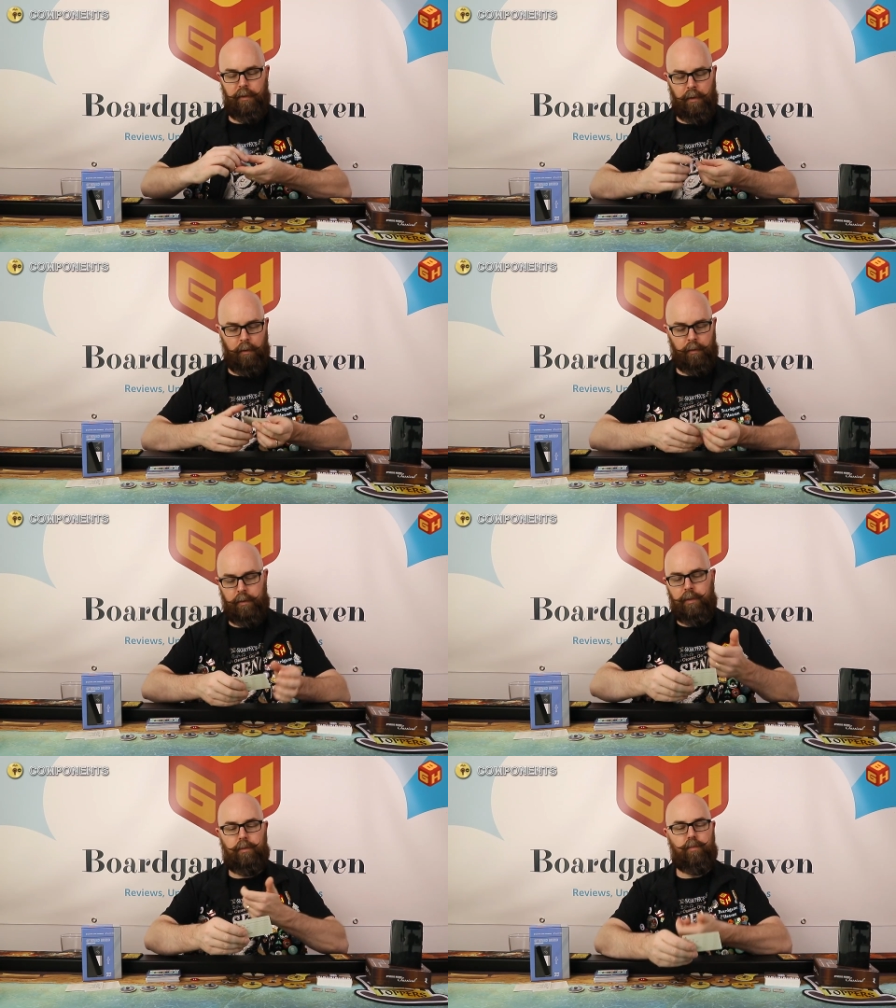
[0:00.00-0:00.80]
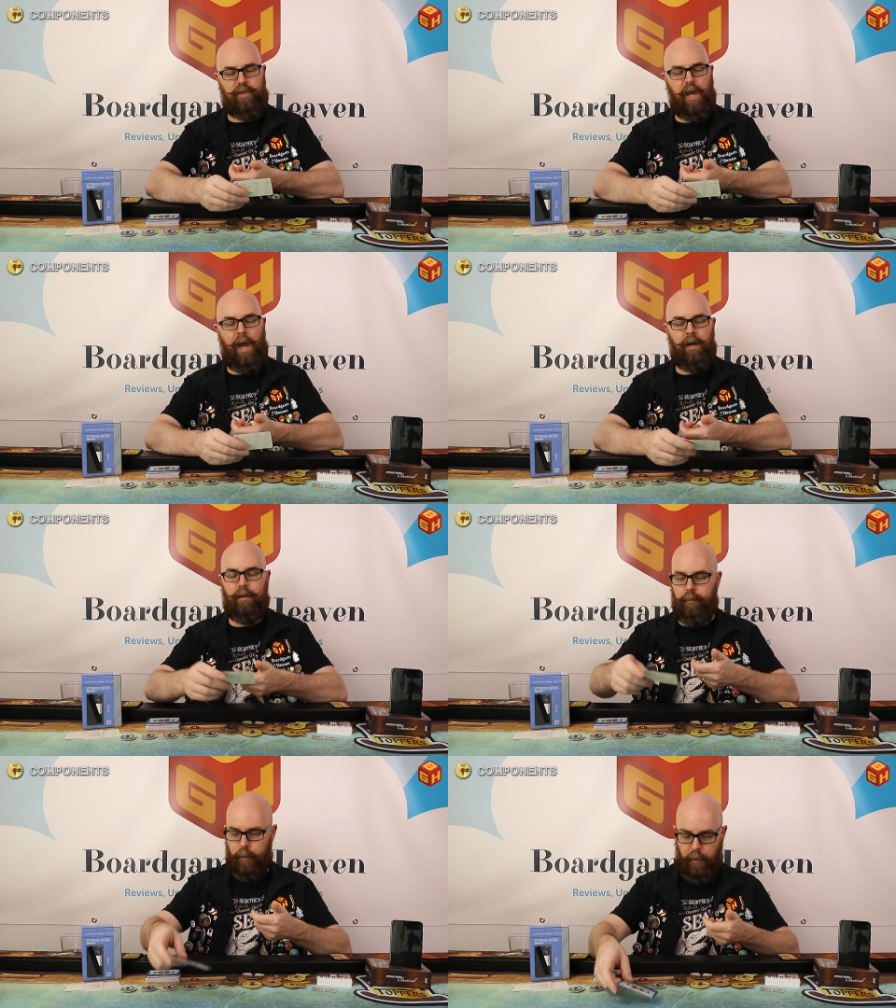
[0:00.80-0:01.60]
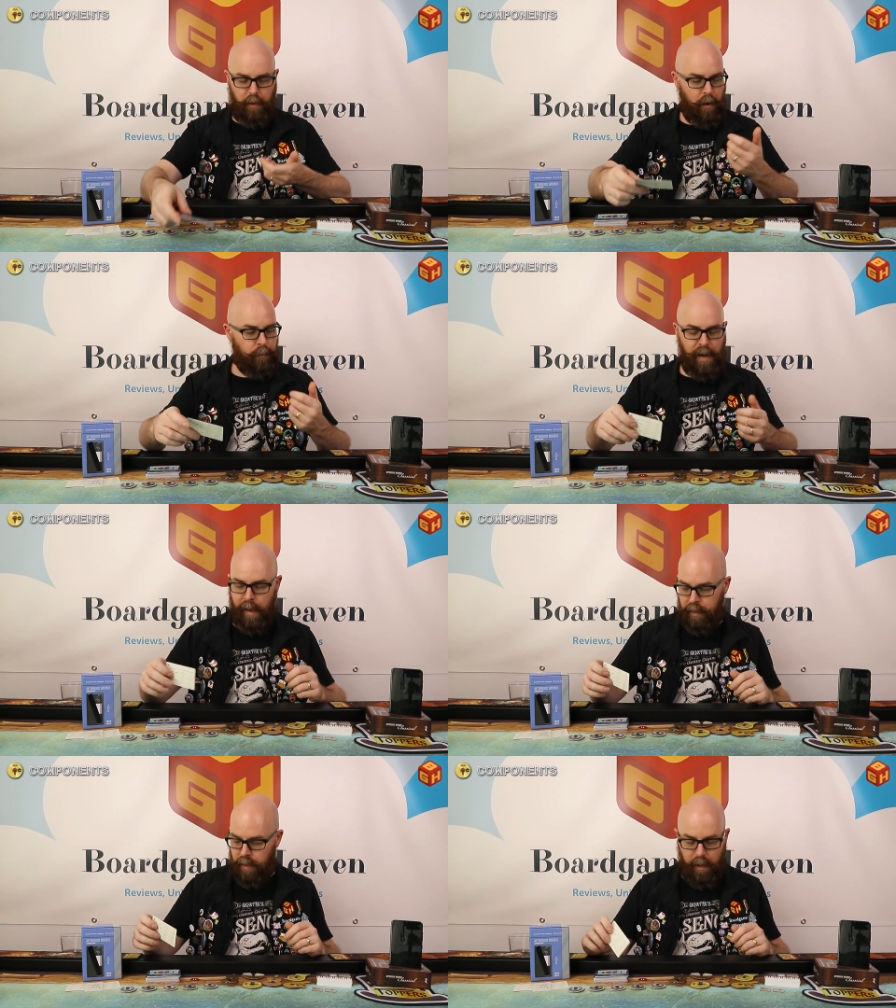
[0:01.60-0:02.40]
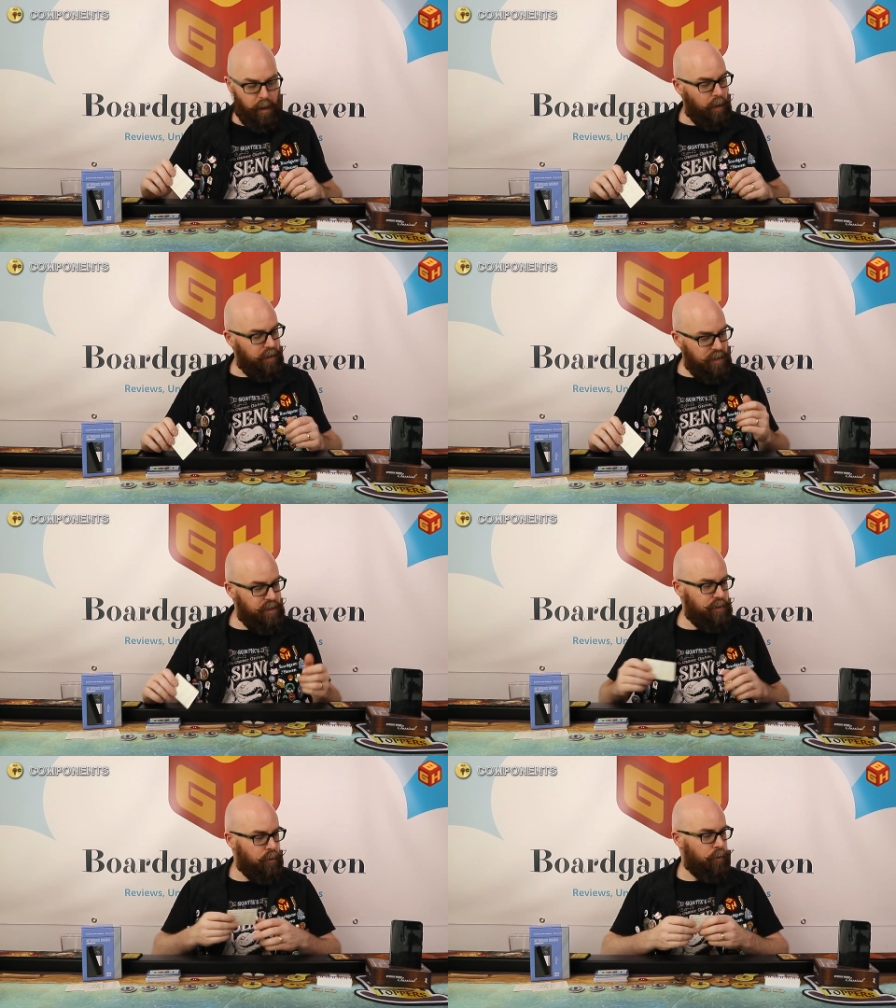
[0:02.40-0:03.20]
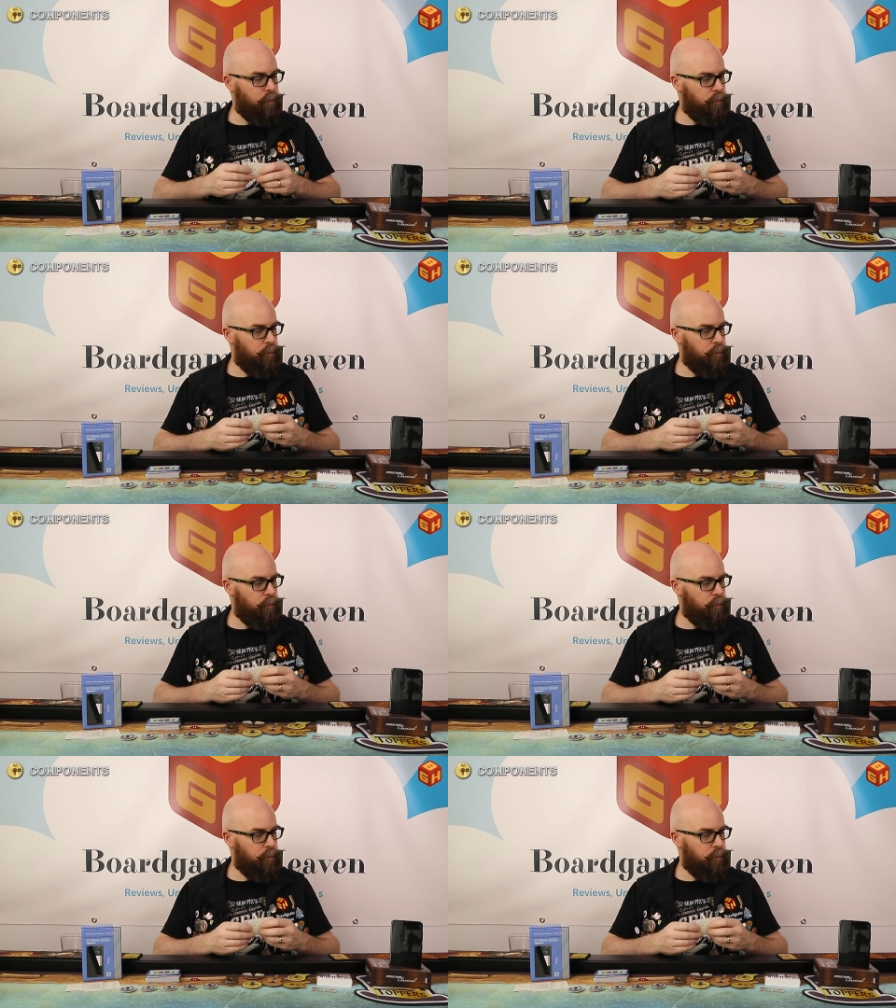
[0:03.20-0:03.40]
You know, you just scan it and put the card back. Easier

REQUIREMENT ->
In the copy, omit the pictures and give every line of the data exactly.

ANSWER BOX ->
[0:00.00-0:00.80]
[0:00.80-0:01.60]
[0:01.60-0:02.40]
[0:02.40-0:03.20]
[0:03.20-0:03.40]
You know, you just scan it and put the card back. Easier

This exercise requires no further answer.